The Notes were issued under a Senior Indenture, dated as of June 5, 2009, between CSC and The Bank of New York Mellon Trust Company, N.A., as trustee, as supplemented by the Twenty-First Supplemental Indenture, dated as of May 19, 2023 (the “Twenty-First Supplemental Indenture”) and the Twenty-Second Supplemental Indenture, dated as of May 19, 2023 (the “Twenty-Second Supplemental Indenture”). The offering was made pursuant to the prospectus supplement dated May 17, 2023 and the accompanying prospectus dated December 4, 2020, filed with the Securities and Exchange Commission (“SEC”) pursuant to CSC’s effective registration statement on Form S-3 (File No. 333-251156) (the “Registration Statement”).
On May 17, 2023, CSC entered into an Underwriting Agreement (the “Underwriting Agreement”) with BofA Securities, Inc., Citigroup Global Markets Inc., Credit Suisse Securities (USA) LLC, Goldman Sachs & Co.
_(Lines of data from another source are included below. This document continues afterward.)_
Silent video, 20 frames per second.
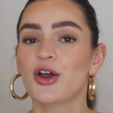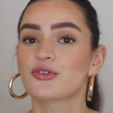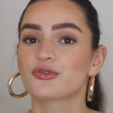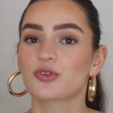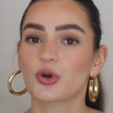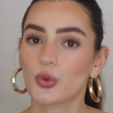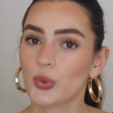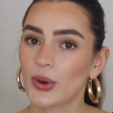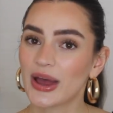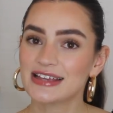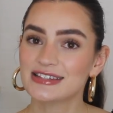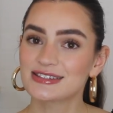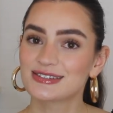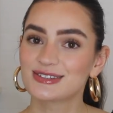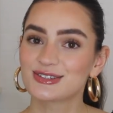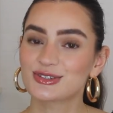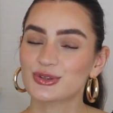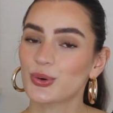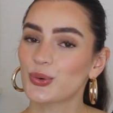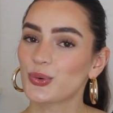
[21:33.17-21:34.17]

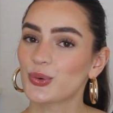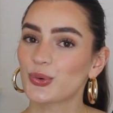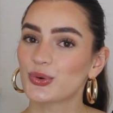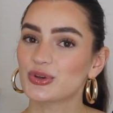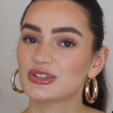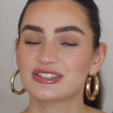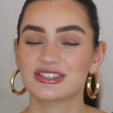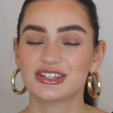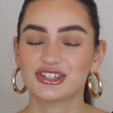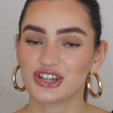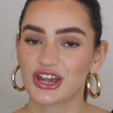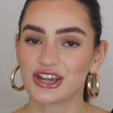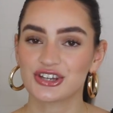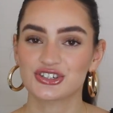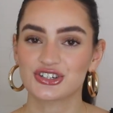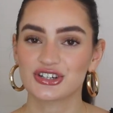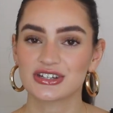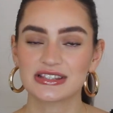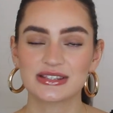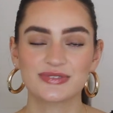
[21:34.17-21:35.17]
requests or
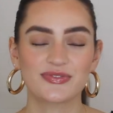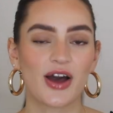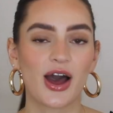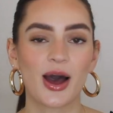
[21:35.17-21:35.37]
suggestions for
LLC, J.P. Morgan Securities LLC and Wells Fargo Securities, LLC, as representatives of the several underwriters named therein (collectively, the “Underwriters”), pursuant to which CSC agreed to issue and sell the Notes to the Underwriters.
The Underwriting Agreement contains customary representations, warranties and agreements of CSC, conditions to closing, indemnification rights and obligations of the parties, and termination provisions. Under the terms of the Underwriting Agreement, CSC agreed to indemnify the Underwriters against certain specified types of liabilities, including liabilities under the Securities Act of 1933, as amended, and to contribute to payments the Underwriters may be required to make in respect of these liabilities.
Copies of (a) the Underwriting Agreement, (b) the Twenty-First Supplemental Indenture, (c) the Twenty-Second Supplemental Indenture, (d) the form of 5.643% Fixed-to-Floating Rate Senior Notes due 2029, (e) the form of 5.853% Fixed-to-Floating Rate Senior Notes due 2034, and (f) a validity opinion with respect to the Notes are attached as Exhibits 1.1, 4.78, 4.79, 4.80, 4.81 and 5.1, respectively, to this Current Report on Form 8-K and are incorporated by reference into the Registration Statement.